### What the task requires:
The output should hold exactly, and only, the lines from the line bearing "[6:07.57-6:08.47]" through the last line of the listing below, and no pictures.

### The records:
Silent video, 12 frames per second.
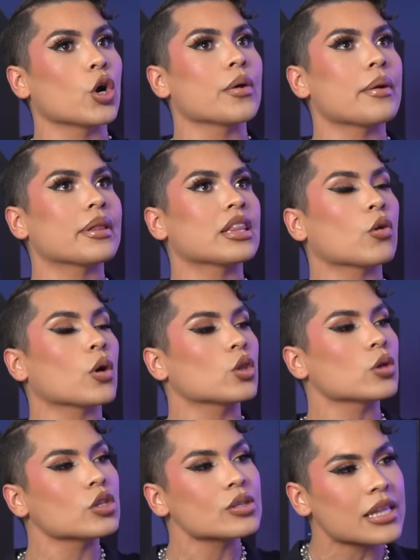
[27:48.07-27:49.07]
Obviamente,
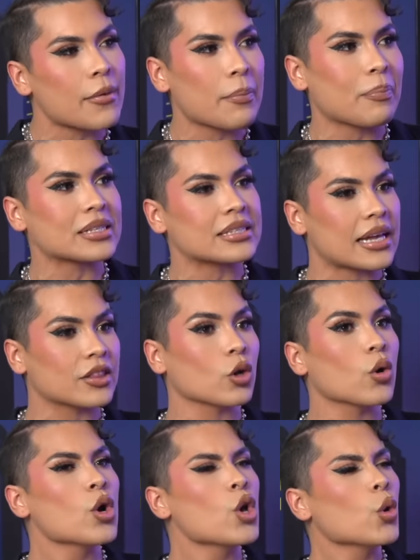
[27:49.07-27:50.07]
cuando eso estaba
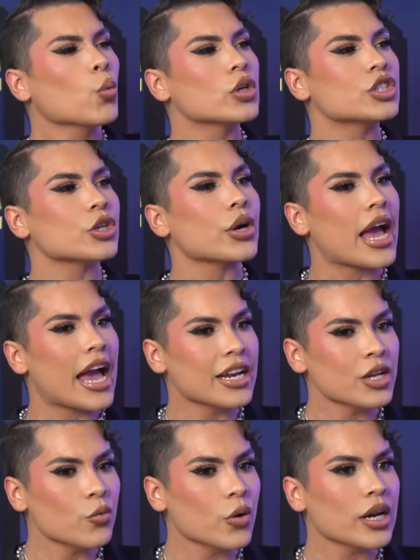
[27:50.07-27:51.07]
pasando, was there
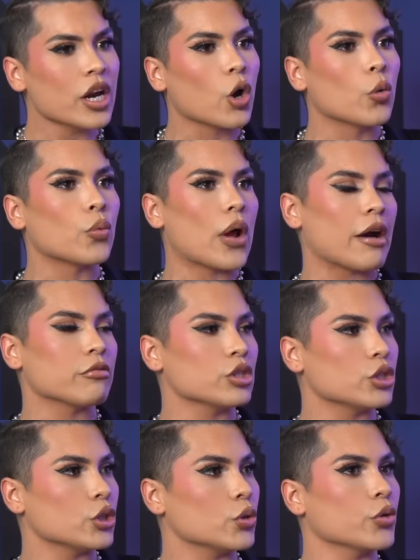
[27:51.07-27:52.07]
anyone
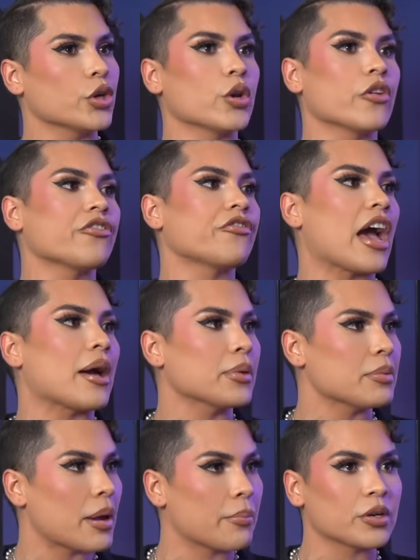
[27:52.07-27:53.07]
around you, you know,
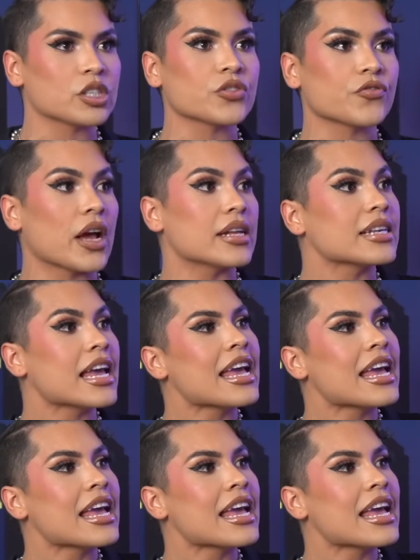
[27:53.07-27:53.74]
family members, friends,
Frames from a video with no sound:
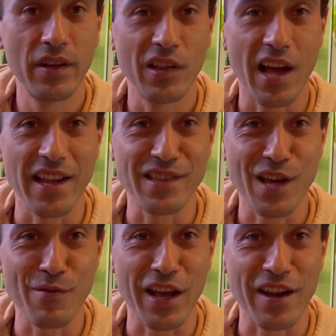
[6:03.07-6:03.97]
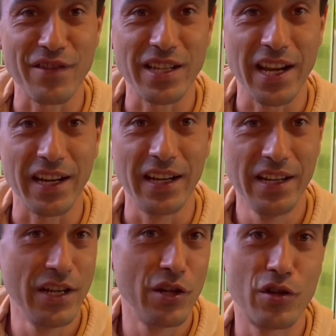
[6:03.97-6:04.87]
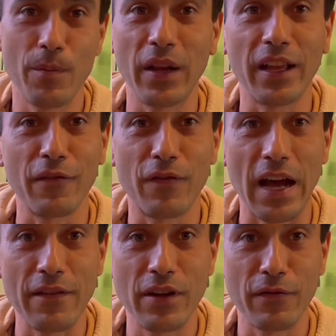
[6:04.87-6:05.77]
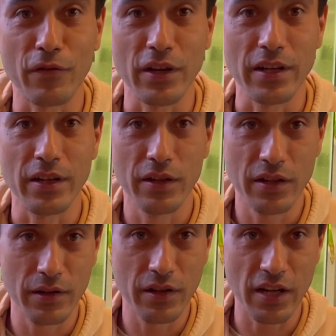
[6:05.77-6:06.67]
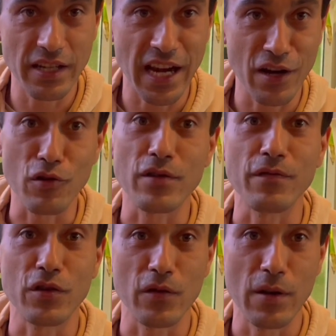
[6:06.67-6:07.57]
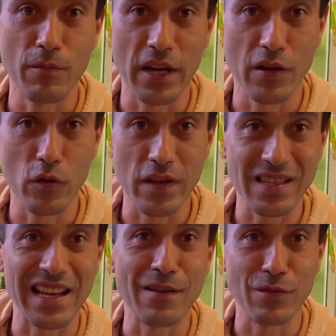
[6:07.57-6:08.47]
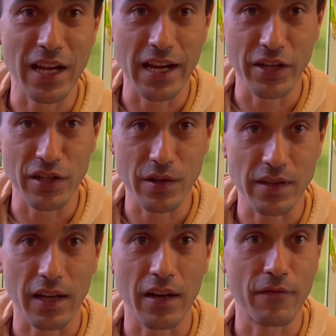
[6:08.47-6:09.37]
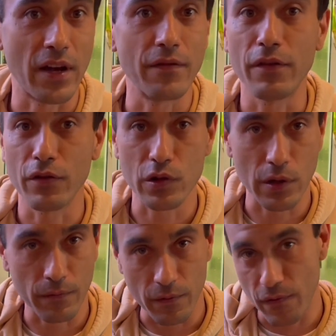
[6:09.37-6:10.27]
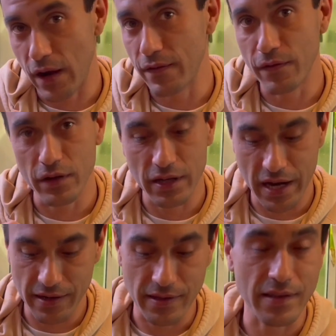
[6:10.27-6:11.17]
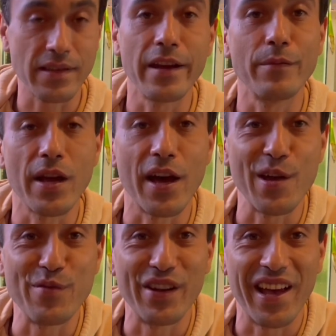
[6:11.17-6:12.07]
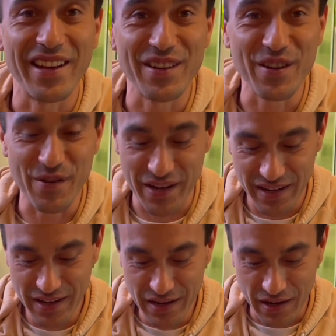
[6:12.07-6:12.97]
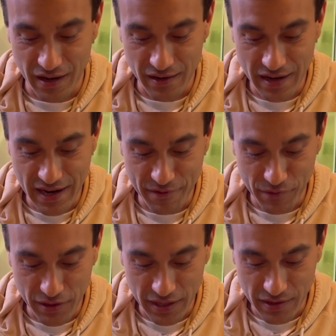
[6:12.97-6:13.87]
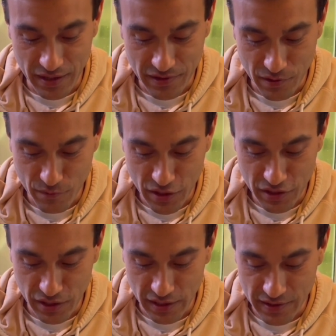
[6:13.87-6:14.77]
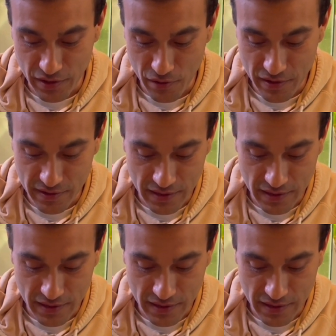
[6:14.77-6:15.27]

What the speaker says: lines coming out of a tank, dripping like 5 different containers of shrimp into the same tank, just because I got 5 different shrimp from 5 different tanks at the same time and had to do it. All right, well, thank you guys so much, and let's go to this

### Result:
[6:07.57-6:08.47]
[6:08.47-6:09.37]
[6:09.37-6:10.27]
[6:10.27-6:11.17]
[6:11.17-6:12.07]
[6:12.07-6:12.97]
[6:12.97-6:13.87]
[6:13.87-6:14.77]
[6:14.77-6:15.27]

What the speaker says: lines coming out of a tank, dripping like 5 different containers of shrimp into the same tank, just because I got 5 different shrimp from 5 different tanks at the same time and had to do it. All right, well, thank you guys so much, and let's go to this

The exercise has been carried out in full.